Maurice agreed to play on his own so that he could mark the card of the other pair, Andy and Lennie.
As Steve plays off 16, Maurice could have expected him to do most of the scoring, but the onus was now solely on him.
He bogeyed the first two holes, which wasn't bad, but then he had a 10 on the third, an 11 on the fourth and by the time he got to the eighth his game was in tatters.
The eighth is a short dog-leg par four with a water ditch running across the fairway about 180 yards from the tee.
Maurice squirted his drive into the trees on the left and put his second into the ditch. He took a penalty drop a yard or so back from the ditch and then plopped that into the water, too.
He took another drop, which made it five, and promptly found the ditch again. Happily, his eighth shot sailed over the water, but his ninth didn't manage to advance very far and his 10th landed in the greenside bunker.
By this time, Andy was keeping count for him, because Maurice had enough to do without having to worry about the arithmetic.

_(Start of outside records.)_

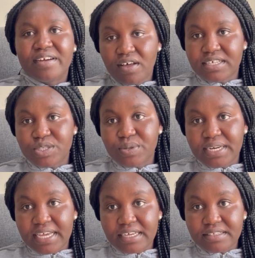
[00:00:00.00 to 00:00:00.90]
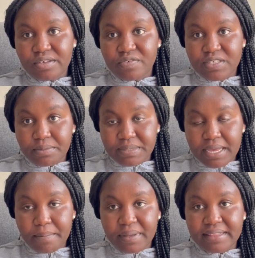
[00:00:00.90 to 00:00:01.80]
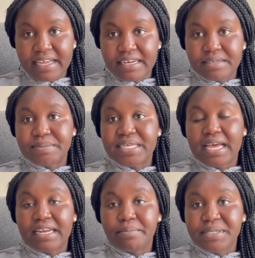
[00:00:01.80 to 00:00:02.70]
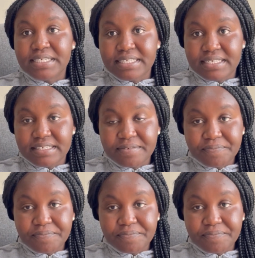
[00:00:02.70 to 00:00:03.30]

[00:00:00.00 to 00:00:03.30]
on the 28th of September, the NMC had a meeting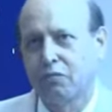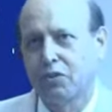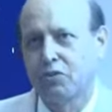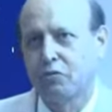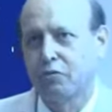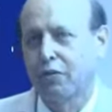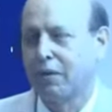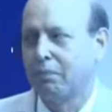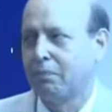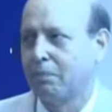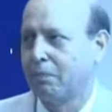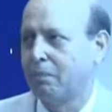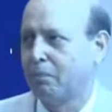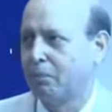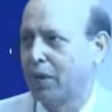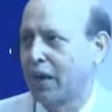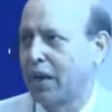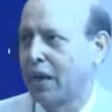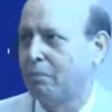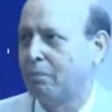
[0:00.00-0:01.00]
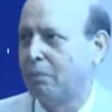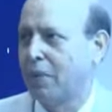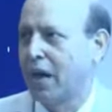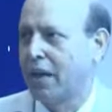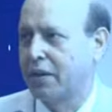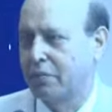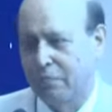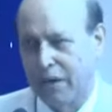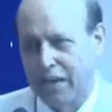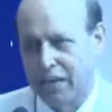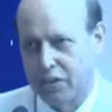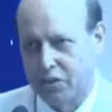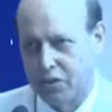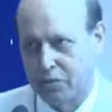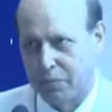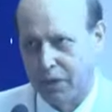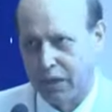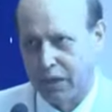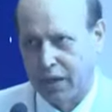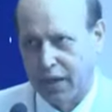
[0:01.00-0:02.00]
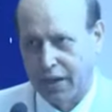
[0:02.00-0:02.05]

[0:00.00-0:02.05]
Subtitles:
which will become unmanageable,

Andy stood on the edge of the bunker intoning "11, 12, 13, 14, 15", and on the count of 16 the ball splashed out and two shots later was in the hole.
After the ninth, and after a recount, Maurice had taken 83 strokes, which we think is something of a record. On the back nine he scored 58, which was an improvement of 25 shots, for a total of 141.
Maurice, who is headmaster of a primary school and a very popular member, will be delighted to hear that it is not the highest score recorded at the club. One member, who wasn't me incidentally, brought home a 145 several years ago.
As for his playing companions, they returned a better-ball score of 84, which wasn't all that clever, either. Andy plays off 26 and Lennie, who is known as "The Claw", which is rather an unpleasant nickname for someone who has arthritis, is another 28-handicapper.
Among those listening to Maurice's woes in the bar was Mike, a former member of our club who is now captain of another club in the area.
Mike is now in his seventies and used to be off a handicap of one but now plays off 17. Obviously a player's handicap will rise with age but the system helps, and with the maximum handicap at 28 players like Maurice and Lennie can't get any higher, while good players like Mike are steadily gaining on them.
It is a subject worth a serious debate one day.